*** Opening of Listed entries ***
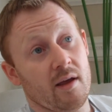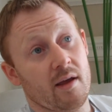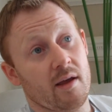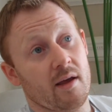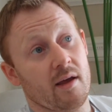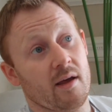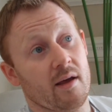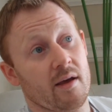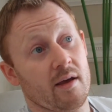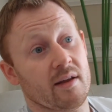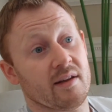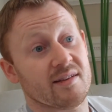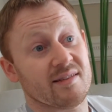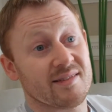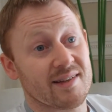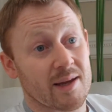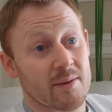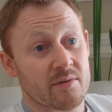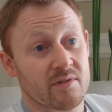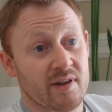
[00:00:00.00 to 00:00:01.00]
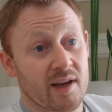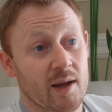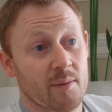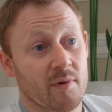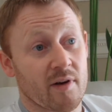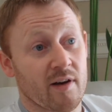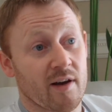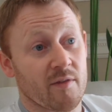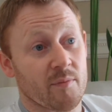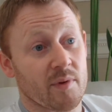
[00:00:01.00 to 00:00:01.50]
Uh, at the same time,
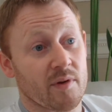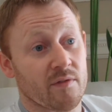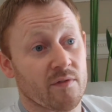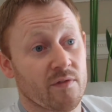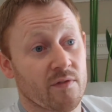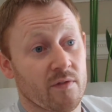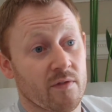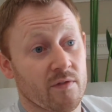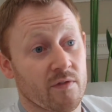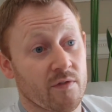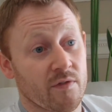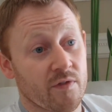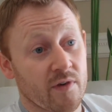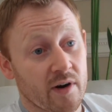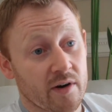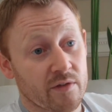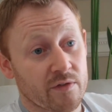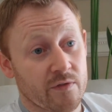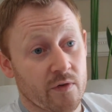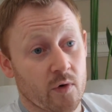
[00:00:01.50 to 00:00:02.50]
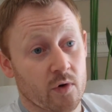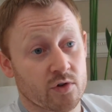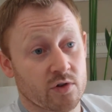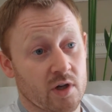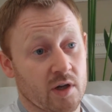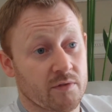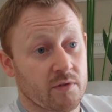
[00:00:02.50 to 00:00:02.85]
I, have been very fortunate.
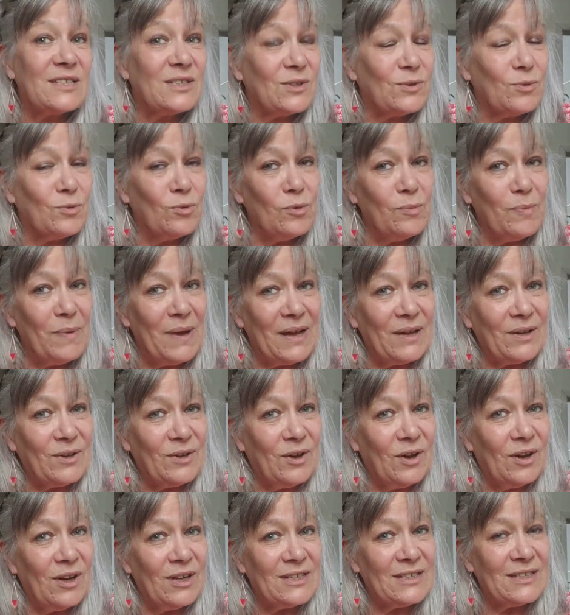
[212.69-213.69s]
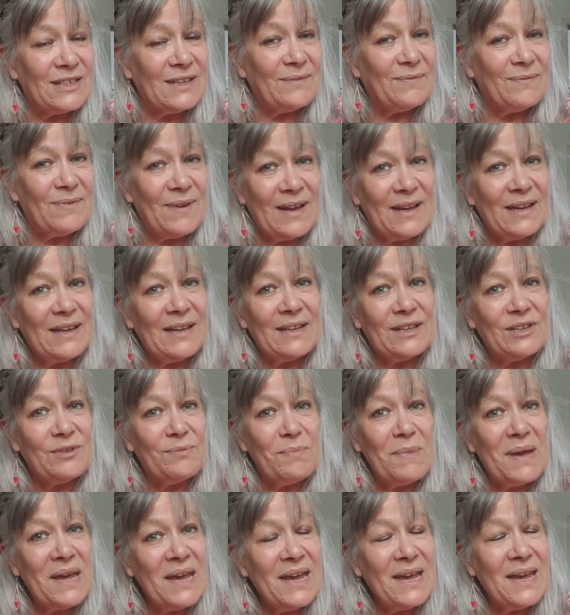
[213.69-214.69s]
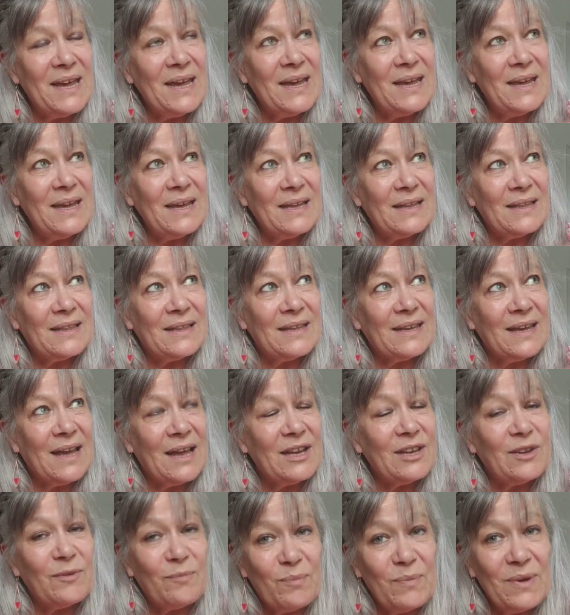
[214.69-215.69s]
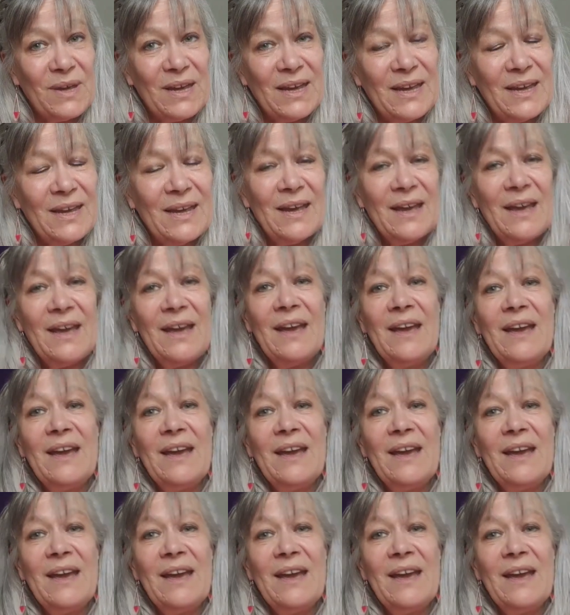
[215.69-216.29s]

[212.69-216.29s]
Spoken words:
school bank holiday fell in May, the end of May,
*** Close of Listed entries ***
▶ _Exercise_
Print again, word for word, every line from the line with "[213.69-214.69s]" to the final line of the records, inclusive; skip the pictures.

▶ _Worked solution_
[213.69-214.69s]
[214.69-215.69s]
[215.69-216.29s]

[212.69-216.29s]
Spoken words:
school bank holiday fell in May, the end of May,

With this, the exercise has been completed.